Of the two jackets falsely labeled "trim: polyester," one is a size-four girl's jacket bought in the children's section of Neiman Marcus. Test results reveal that the coat actually contains raccoon dog fur.
An Ongoing Problem
Last winter, of 25 fur-trimmed jackets tested by The HSUS, every single one was falsely advertised, falsely labeled, unlabeled or had a combination of these problems. Twenty were identified by laboratory testing as raccoon dog and three as domestic dog.
Raccoon dogs and domestic dogs are both raised for their fur in China—a country with no functioning animal welfare laws, and where investigators have documented animals being skinned alive for their fur. Like many other species, rabbits raised for their fur spend their entire lives in tiny wire cages.

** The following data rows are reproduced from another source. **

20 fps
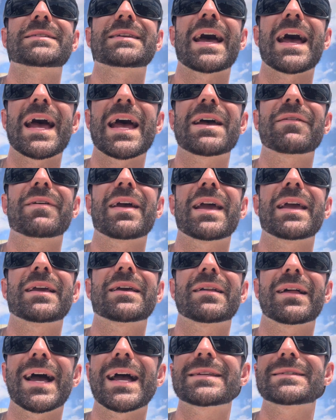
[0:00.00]
have a
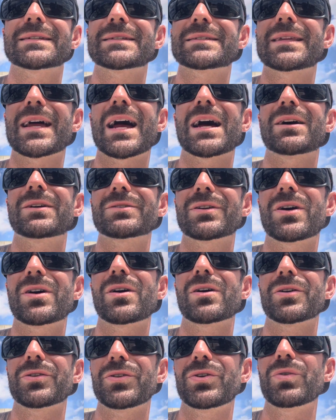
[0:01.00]
classic style
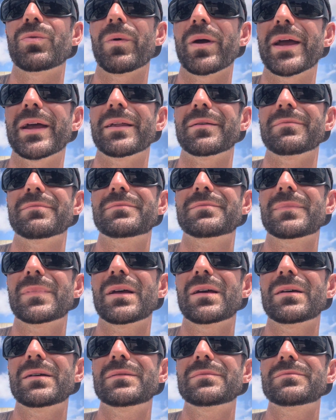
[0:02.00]
dog and you win,
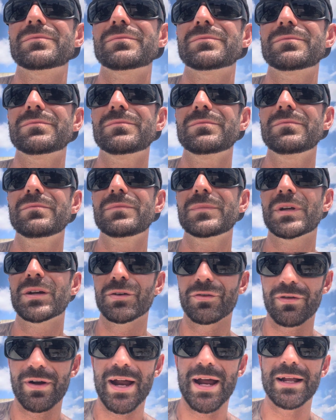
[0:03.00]

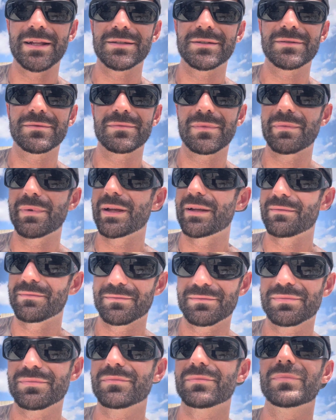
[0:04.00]
congrats.
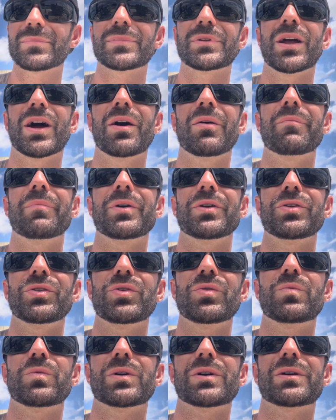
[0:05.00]
But
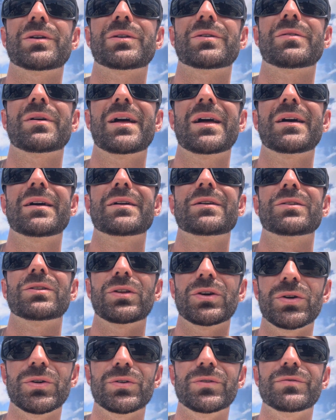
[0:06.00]
you will
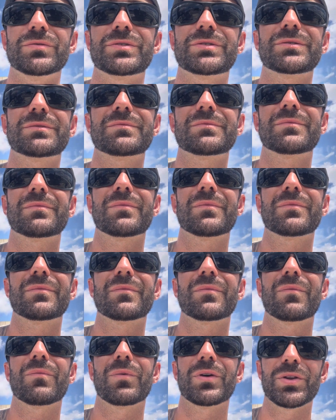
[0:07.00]
lose
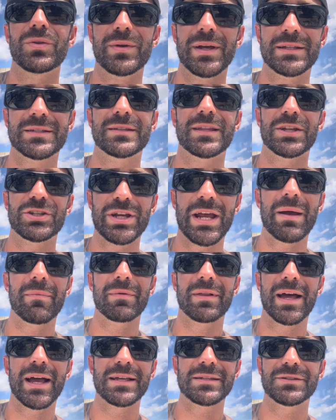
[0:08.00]
when you get to the champ
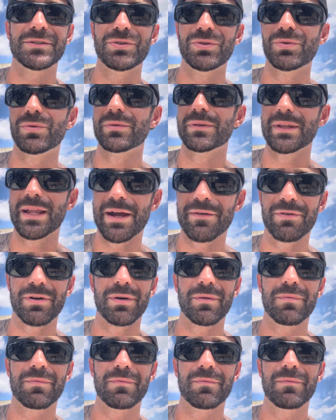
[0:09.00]
class, and you will
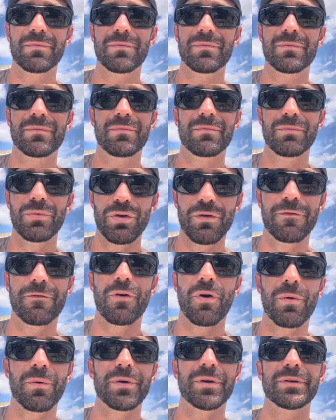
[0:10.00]
never move
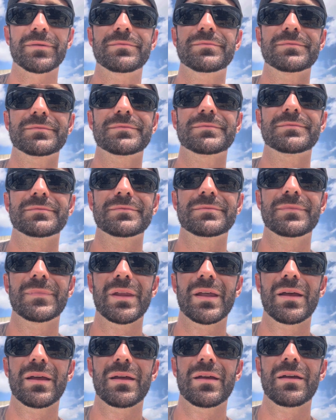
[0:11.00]
forward.
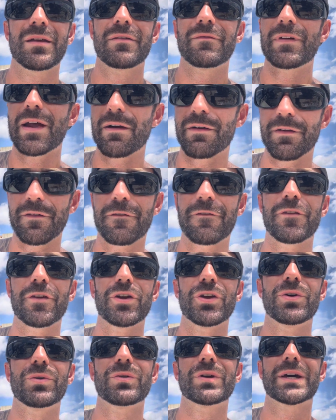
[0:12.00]
Very
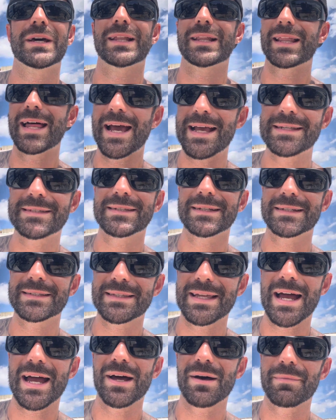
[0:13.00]
few classic
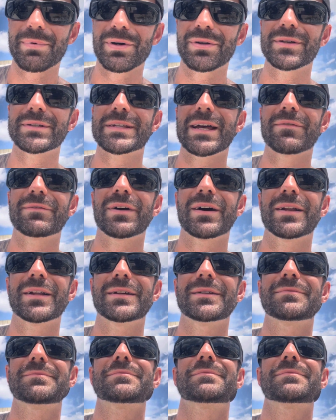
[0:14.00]
style bullies have done it.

Much of the world's fur is processed in China, where environmental problems associated with the industry are receiving scrutiny.

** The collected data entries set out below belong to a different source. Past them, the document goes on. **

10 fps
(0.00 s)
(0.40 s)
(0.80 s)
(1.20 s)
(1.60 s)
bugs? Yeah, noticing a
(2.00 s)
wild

In the U.S. Congress, Representatives Jim Moran (D-Va.) and Mike Ferguson (R-N.J.) have introduced the Dog and Cat Fur Prohibition Enforcement Act, H.R. 891, that would require labeling of all fur garments, regardless of value. The legislation also prohibits the sale of raccoon dog fur. The bill has more than 150 co-sponsors in the House, and a Senate version is expected to be introduced soon.
What You Can Do
Ask the FTC to crack down on violators of the Fur Products Labeling Act, either online or by phone: 1 (877) FTC-HELP (382-4357).
Please ask your representatives to support better labeling laws.
Donate to support the Fur-Free campaign's investigative work.
Posted by Tatiana at 12/27/07 02:52:01I refuse to wear faux fur. Why would I want to look like I have a dead animal around my neck? It's not that I think faux fur is bad (although in this situation obviously it is cuz it's not faux) I just think it's tacky and ugly. If I wanted beautiful fur around my neck I'd snuggle with my dog (which I do!).
Posted by AlmostVeggie at 12/28/07 23:04:47I bought some boots a few weeks ago and didn't realize until I brought them home that they had a furry lining around it. I felt like an idiot. I went to the company's website and it says it uses "microfiber". I'm not sure if that's true, but I feel dumb trudging around in my fur winter boots.
Posted by SynthVegan at 12/31/07 08:10:34Yeah I understand how you feel. Because anytime I see someone wearing something fur-like, I think it's fur and automatically think bad of them. You can't tell so, I just assume.
Can you return the boots? Does the fur show? Don't worry too much, at least it's faux.